(RAW DATA)

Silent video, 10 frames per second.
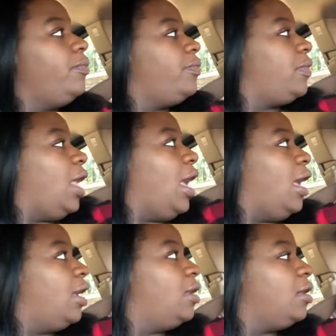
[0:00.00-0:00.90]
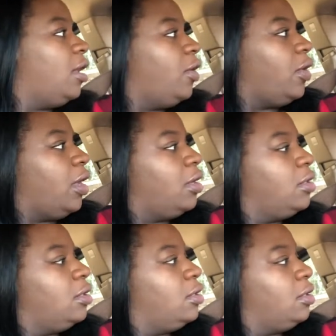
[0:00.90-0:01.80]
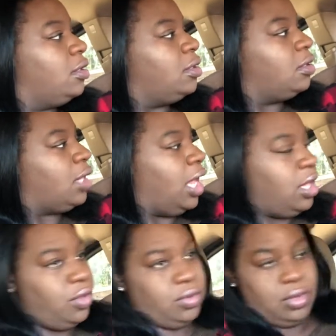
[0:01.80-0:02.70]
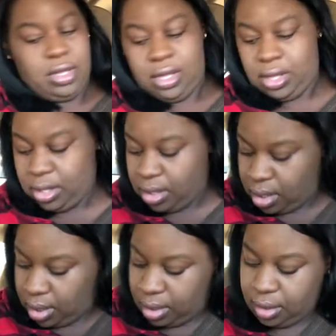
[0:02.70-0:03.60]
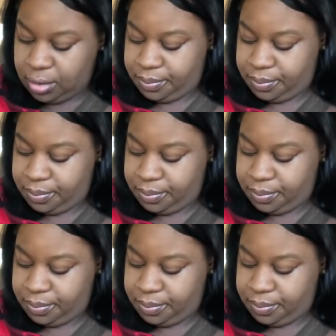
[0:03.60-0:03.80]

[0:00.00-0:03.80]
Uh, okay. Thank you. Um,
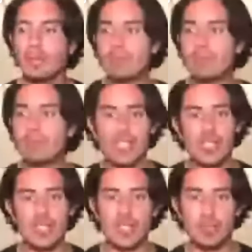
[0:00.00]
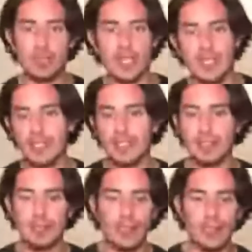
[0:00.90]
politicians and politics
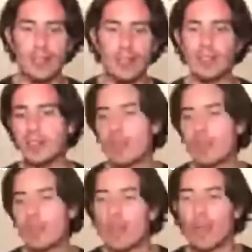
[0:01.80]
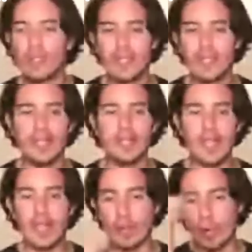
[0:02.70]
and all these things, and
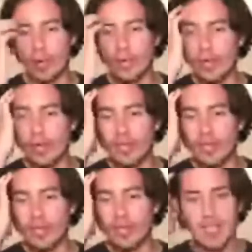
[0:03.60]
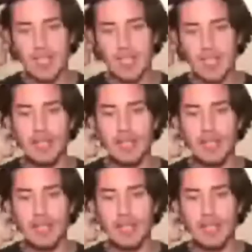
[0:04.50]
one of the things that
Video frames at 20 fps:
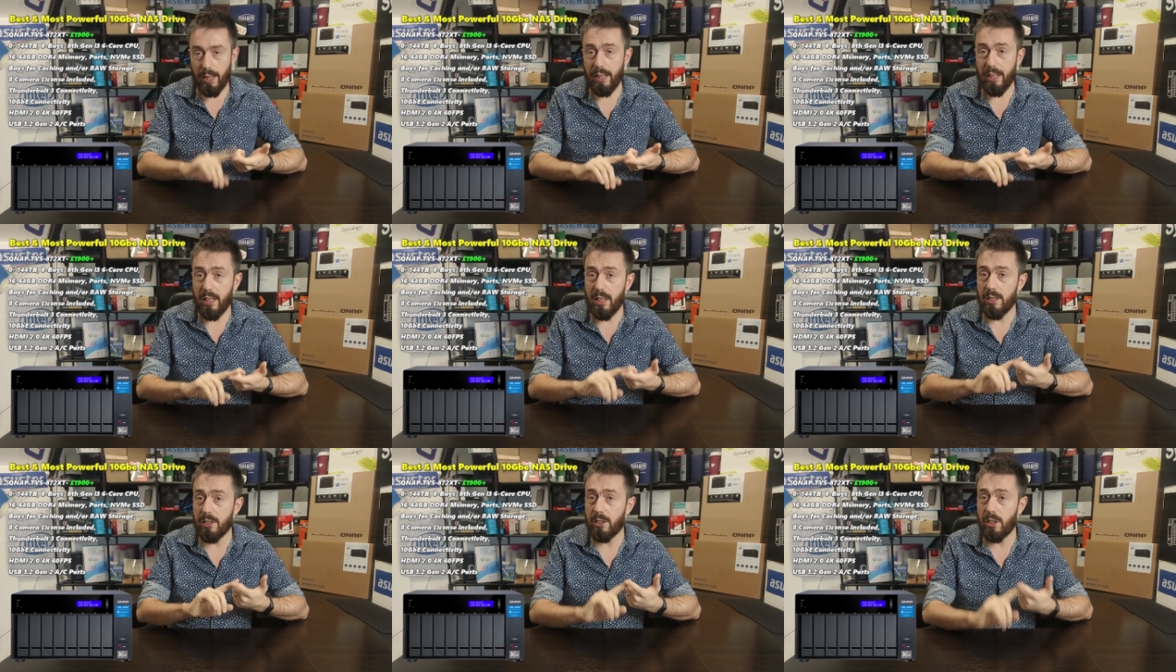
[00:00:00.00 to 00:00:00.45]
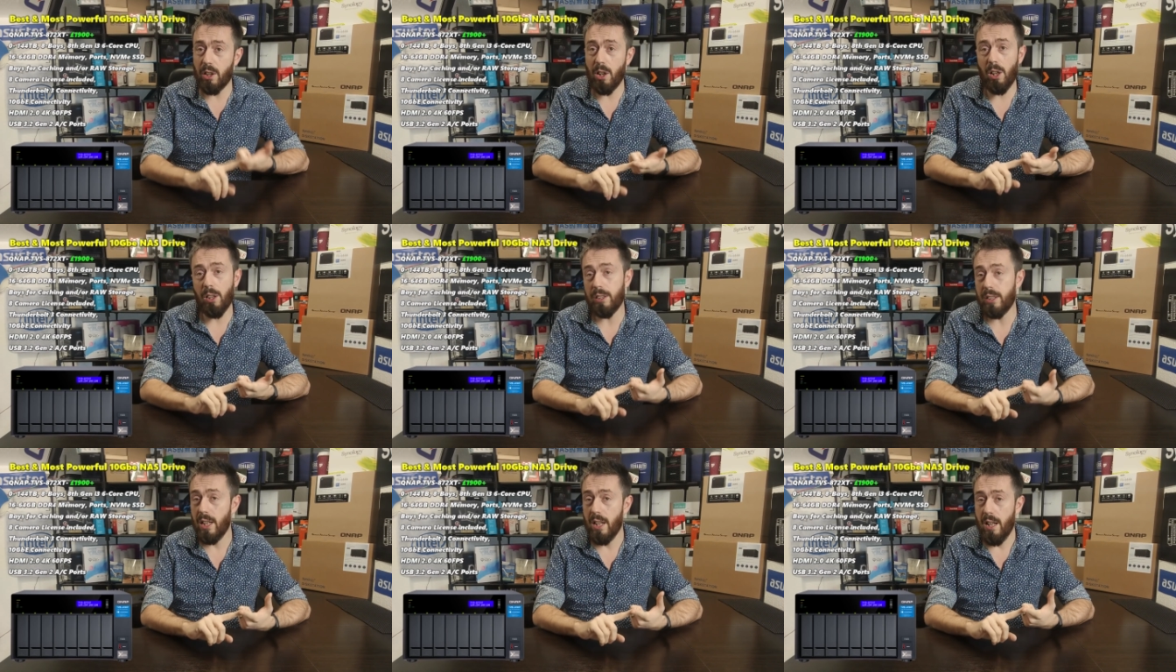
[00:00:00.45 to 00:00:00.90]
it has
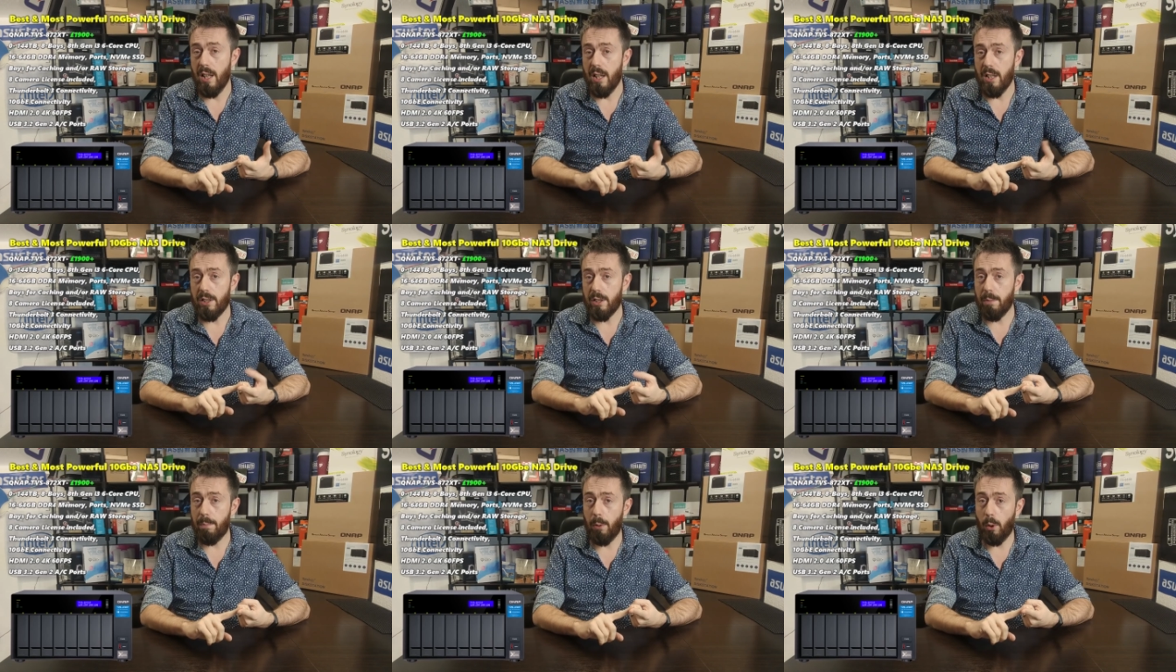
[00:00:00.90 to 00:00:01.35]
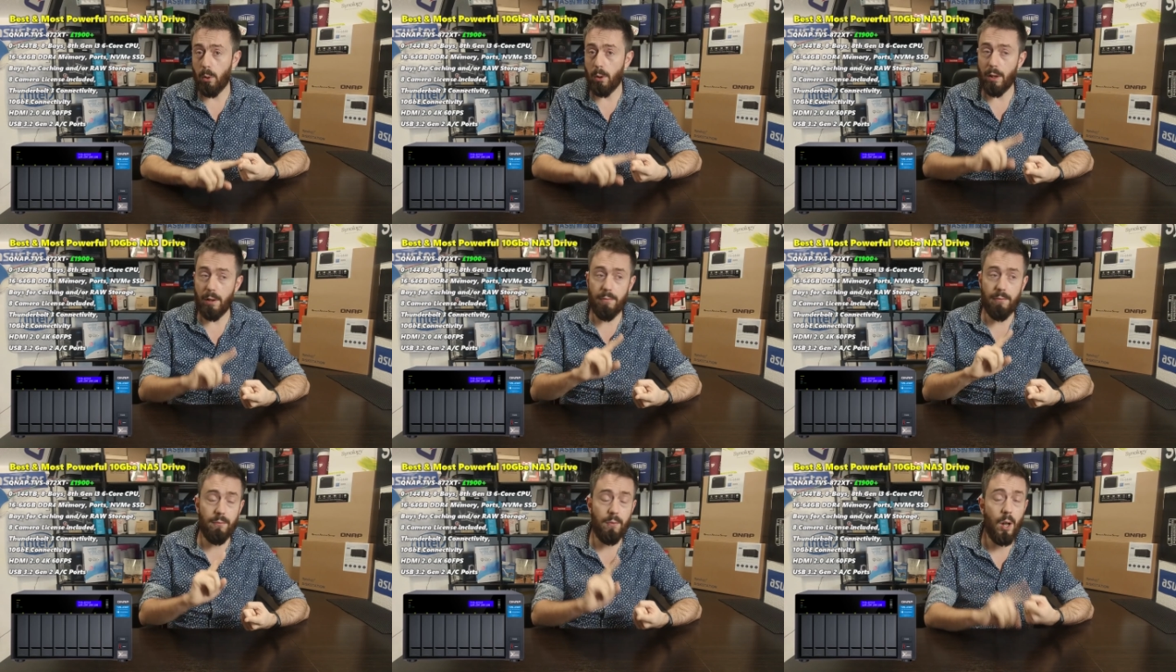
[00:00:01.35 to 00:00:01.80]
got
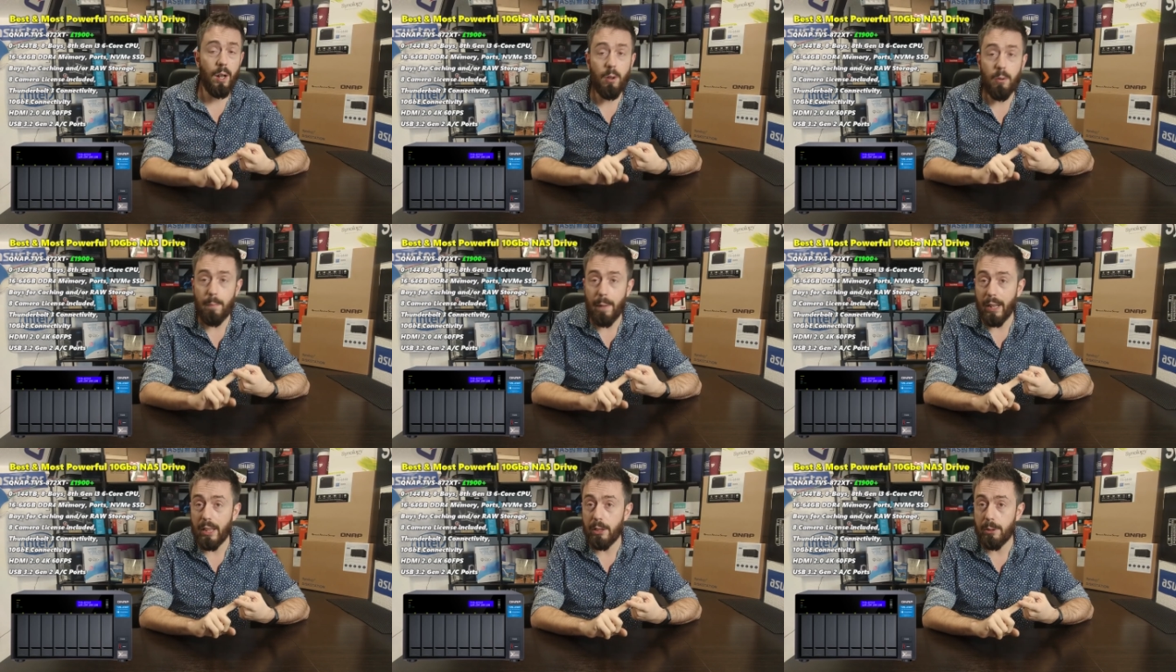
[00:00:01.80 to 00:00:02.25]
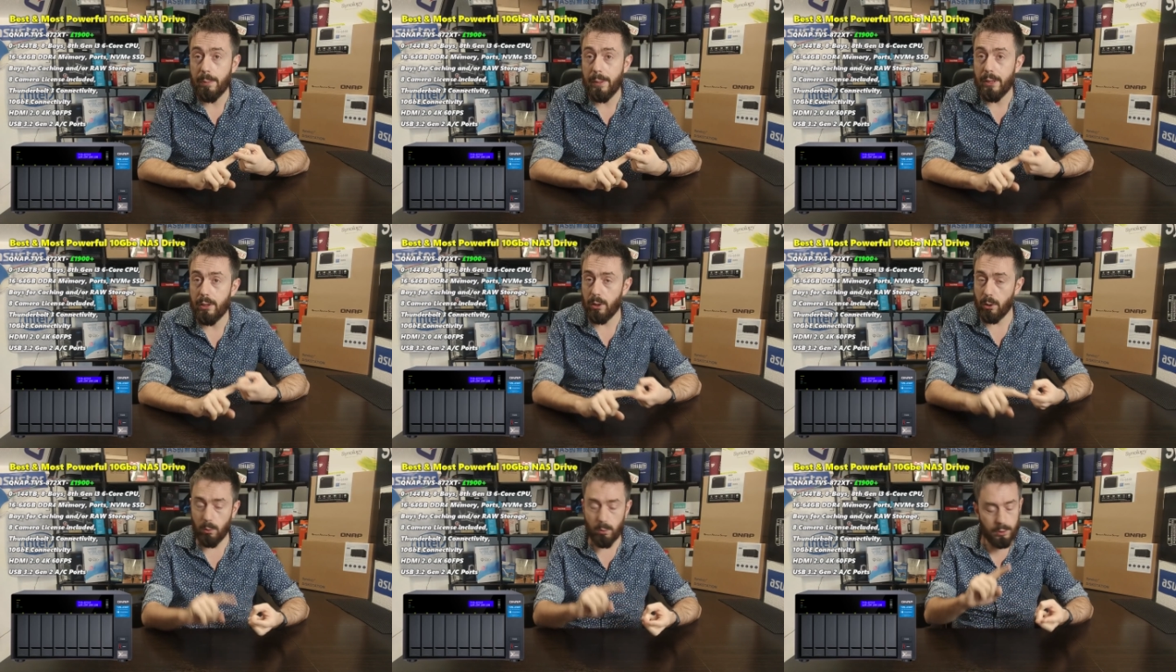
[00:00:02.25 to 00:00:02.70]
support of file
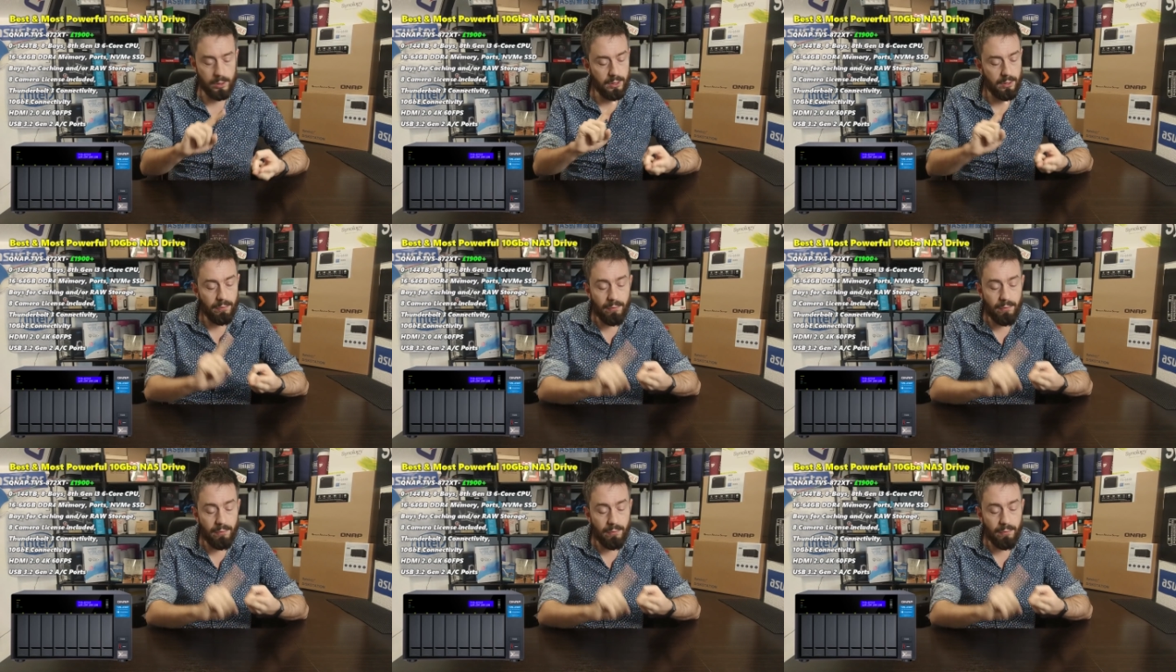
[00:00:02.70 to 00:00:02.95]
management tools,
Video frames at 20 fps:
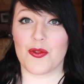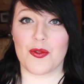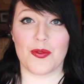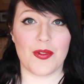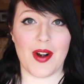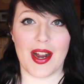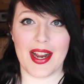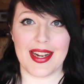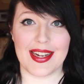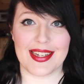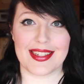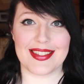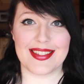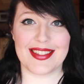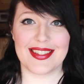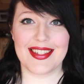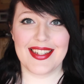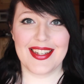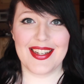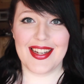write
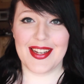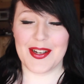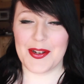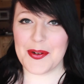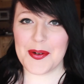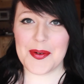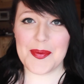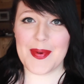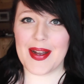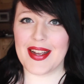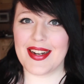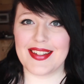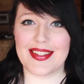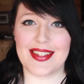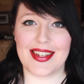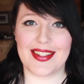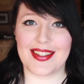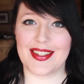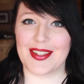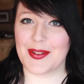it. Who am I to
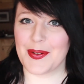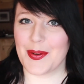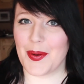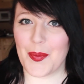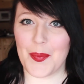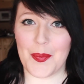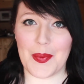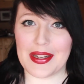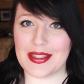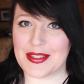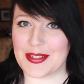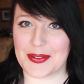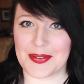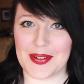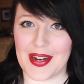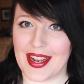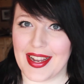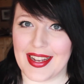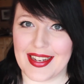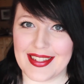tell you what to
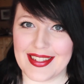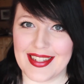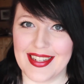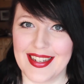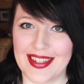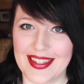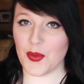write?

(End RAW DATA)

» EXERCISE INSTRUCTIONS
Would you please write out the entries in full, exactly as they read, but without pictures?

» REPLY TO THE EXERCISE
Silent video, 10 frames per second.
[0:00.00-0:00.90]
[0:00.90-0:01.80]
[0:01.80-0:02.70]
[0:02.70-0:03.60]
[0:03.60-0:03.80]

[0:00.00-0:03.80]
Uh, okay. Thank you. Um,
[0:00.00]
[0:00.90]
politicians and politics
[0:01.80]
[0:02.70]
and all these things, and
[0:03.60]
[0:04.50]
one of the things that
Video frames at 20 fps:
[00:00:00.00 to 00:00:00.45]
[00:00:00.45 to 00:00:00.90]
it has
[00:00:00.90 to 00:00:01.35]
[00:00:01.35 to 00:00:01.80]
got
[00:00:01.80 to 00:00:02.25]
[00:00:02.25 to 00:00:02.70]
support of file
[00:00:02.70 to 00:00:02.95]
management tools,
Video frames at 20 fps:
write
it. Who am I to
tell you what to
write?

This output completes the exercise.